→ **What you should do**:
Only the pictures are to be dropped, and the rest of the data should be copied exactly.

→ **Task data**:

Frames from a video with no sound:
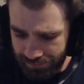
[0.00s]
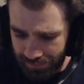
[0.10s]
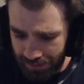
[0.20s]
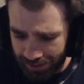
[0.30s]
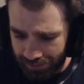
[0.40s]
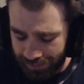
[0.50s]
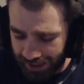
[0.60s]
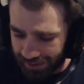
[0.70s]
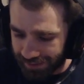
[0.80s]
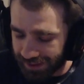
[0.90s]
Oh
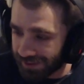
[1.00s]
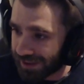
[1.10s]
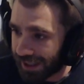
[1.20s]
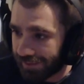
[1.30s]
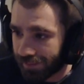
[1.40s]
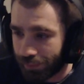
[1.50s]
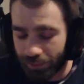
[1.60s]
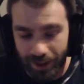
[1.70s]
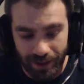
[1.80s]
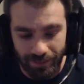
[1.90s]
man, I don't think I have a
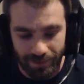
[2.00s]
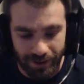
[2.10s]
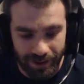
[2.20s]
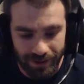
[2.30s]
point anymore.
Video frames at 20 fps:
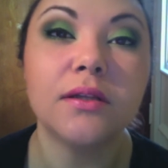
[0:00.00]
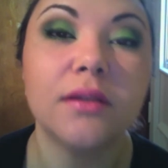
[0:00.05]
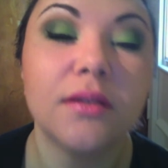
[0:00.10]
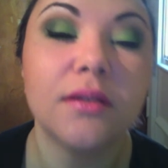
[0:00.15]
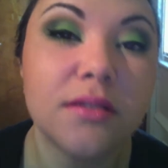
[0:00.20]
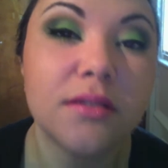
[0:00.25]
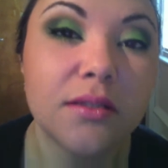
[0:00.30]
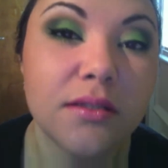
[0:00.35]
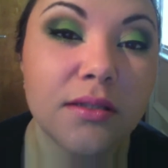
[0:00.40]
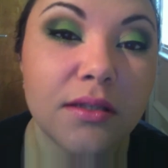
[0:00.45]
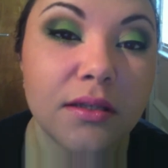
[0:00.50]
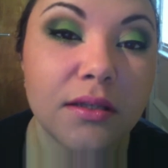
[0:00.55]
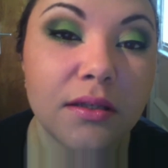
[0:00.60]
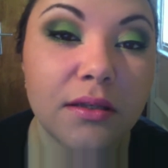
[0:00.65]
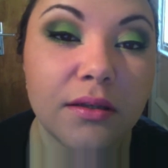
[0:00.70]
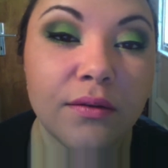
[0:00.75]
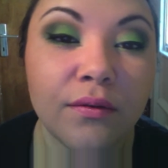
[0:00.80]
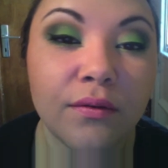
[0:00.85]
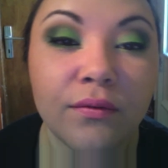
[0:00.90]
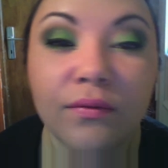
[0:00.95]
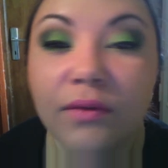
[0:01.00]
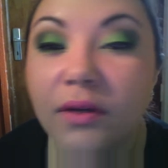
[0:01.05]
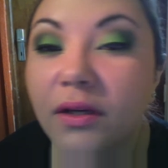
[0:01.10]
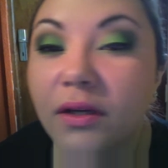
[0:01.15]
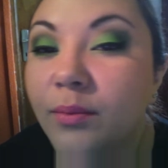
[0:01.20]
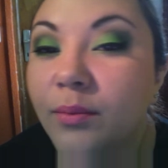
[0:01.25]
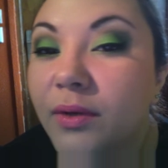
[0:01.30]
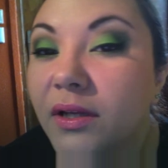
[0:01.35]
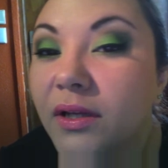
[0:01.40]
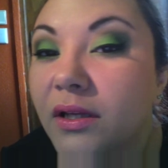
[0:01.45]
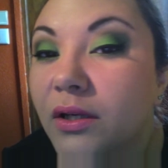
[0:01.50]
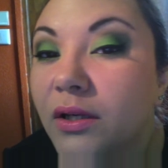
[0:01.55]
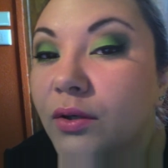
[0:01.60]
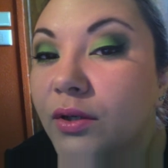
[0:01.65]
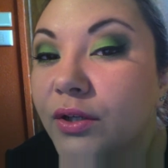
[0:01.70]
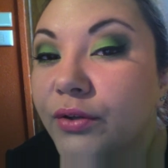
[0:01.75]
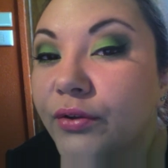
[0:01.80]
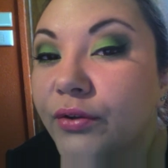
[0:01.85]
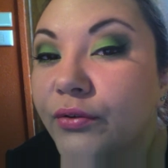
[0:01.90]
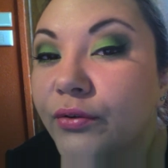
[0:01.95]
This is a very bright
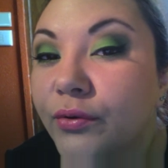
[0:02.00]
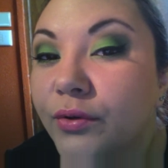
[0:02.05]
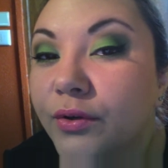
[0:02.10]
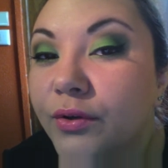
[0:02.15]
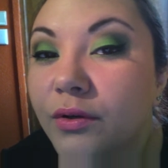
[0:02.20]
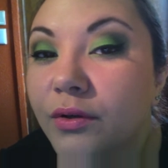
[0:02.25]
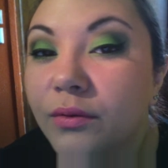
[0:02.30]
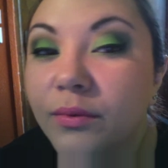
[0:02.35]
green tutorial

→ **Solution to the problem**:
Frames from a video with no sound:
[0.00s]
[0.10s]
[0.20s]
[0.30s]
[0.40s]
[0.50s]
[0.60s]
[0.70s]
[0.80s]
[0.90s]
Oh
[1.00s]
[1.10s]
[1.20s]
[1.30s]
[1.40s]
[1.50s]
[1.60s]
[1.70s]
[1.80s]
[1.90s]
man, I don't think I have a
[2.00s]
[2.10s]
[2.20s]
[2.30s]
point anymore.
Video frames at 20 fps:
[0:00.00]
[0:00.05]
[0:00.10]
[0:00.15]
[0:00.20]
[0:00.25]
[0:00.30]
[0:00.35]
[0:00.40]
[0:00.45]
[0:00.50]
[0:00.55]
[0:00.60]
[0:00.65]
[0:00.70]
[0:00.75]
[0:00.80]
[0:00.85]
[0:00.90]
[0:00.95]
[0:01.00]
[0:01.05]
[0:01.10]
[0:01.15]
[0:01.20]
[0:01.25]
[0:01.30]
[0:01.35]
[0:01.40]
[0:01.45]
[0:01.50]
[0:01.55]
[0:01.60]
[0:01.65]
[0:01.70]
[0:01.75]
[0:01.80]
[0:01.85]
[0:01.90]
[0:01.95]
This is a very bright
[0:02.00]
[0:02.05]
[0:02.10]
[0:02.15]
[0:02.20]
[0:02.25]
[0:02.30]
[0:02.35]
green tutorial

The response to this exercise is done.